→ Your objective: Search through the entries for the word "video" and copy every line that has it.
==== Material for this exercise
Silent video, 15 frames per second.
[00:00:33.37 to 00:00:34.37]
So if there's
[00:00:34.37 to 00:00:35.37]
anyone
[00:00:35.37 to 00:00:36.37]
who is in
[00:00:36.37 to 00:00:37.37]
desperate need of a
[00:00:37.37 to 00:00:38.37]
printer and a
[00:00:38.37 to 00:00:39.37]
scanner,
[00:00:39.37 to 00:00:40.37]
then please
========
==== Material for this exercise
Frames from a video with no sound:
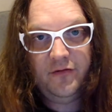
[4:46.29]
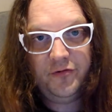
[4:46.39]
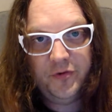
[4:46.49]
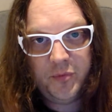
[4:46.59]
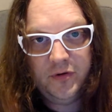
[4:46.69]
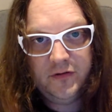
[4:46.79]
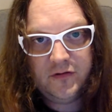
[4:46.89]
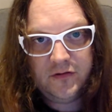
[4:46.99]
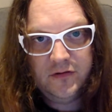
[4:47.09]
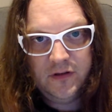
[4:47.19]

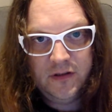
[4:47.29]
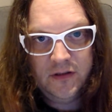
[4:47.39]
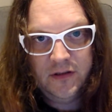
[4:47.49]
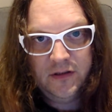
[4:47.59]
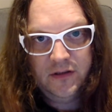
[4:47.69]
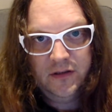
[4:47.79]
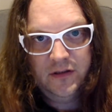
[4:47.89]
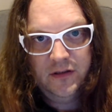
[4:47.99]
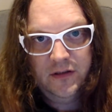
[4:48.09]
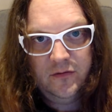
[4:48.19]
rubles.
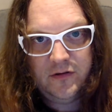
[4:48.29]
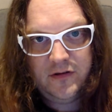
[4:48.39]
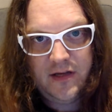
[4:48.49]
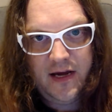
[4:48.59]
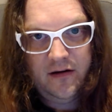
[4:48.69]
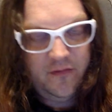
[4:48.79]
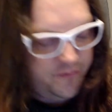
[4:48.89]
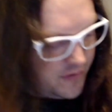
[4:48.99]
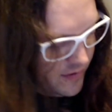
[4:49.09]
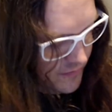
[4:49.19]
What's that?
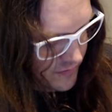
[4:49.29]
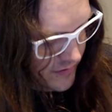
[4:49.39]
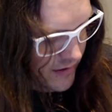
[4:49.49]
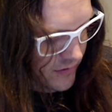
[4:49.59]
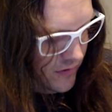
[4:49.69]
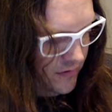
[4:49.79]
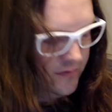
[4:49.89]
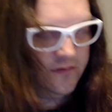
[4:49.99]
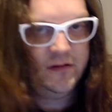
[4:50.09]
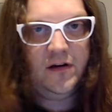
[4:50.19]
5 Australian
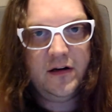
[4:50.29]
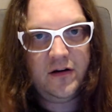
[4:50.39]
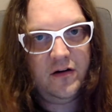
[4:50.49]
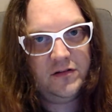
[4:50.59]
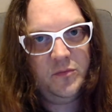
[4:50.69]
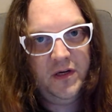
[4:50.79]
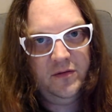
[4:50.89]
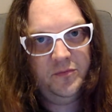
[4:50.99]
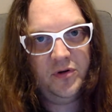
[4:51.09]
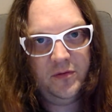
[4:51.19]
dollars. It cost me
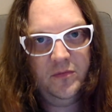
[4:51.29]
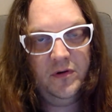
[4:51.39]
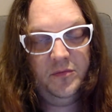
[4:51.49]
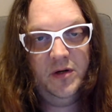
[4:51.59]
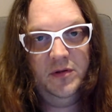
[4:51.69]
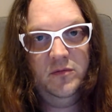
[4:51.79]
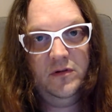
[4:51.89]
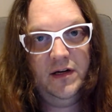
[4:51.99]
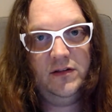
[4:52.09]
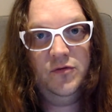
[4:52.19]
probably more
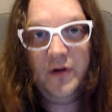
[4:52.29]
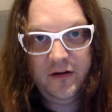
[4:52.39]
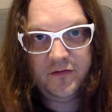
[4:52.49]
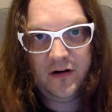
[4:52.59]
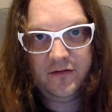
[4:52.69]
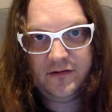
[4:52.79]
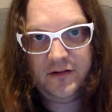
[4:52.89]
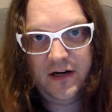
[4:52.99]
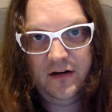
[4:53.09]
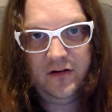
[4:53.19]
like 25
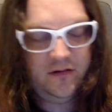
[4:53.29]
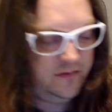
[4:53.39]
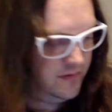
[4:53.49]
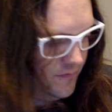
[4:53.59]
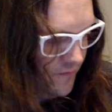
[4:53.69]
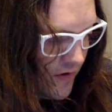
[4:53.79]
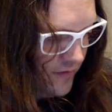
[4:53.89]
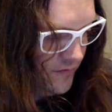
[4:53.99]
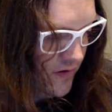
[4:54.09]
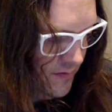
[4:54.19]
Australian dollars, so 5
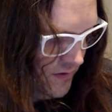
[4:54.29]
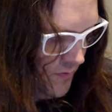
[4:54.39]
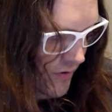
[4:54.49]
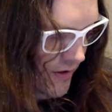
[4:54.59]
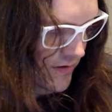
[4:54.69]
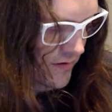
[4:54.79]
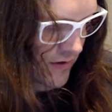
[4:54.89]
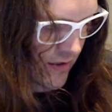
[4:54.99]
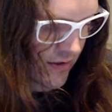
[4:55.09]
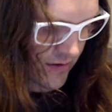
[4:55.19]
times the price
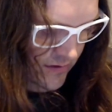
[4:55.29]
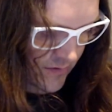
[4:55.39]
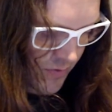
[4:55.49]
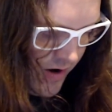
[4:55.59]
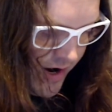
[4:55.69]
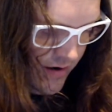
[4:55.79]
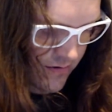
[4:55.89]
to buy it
========
→ Solution to the exercise:
Silent video, 15 frames per second.
Frames from a video with no sound:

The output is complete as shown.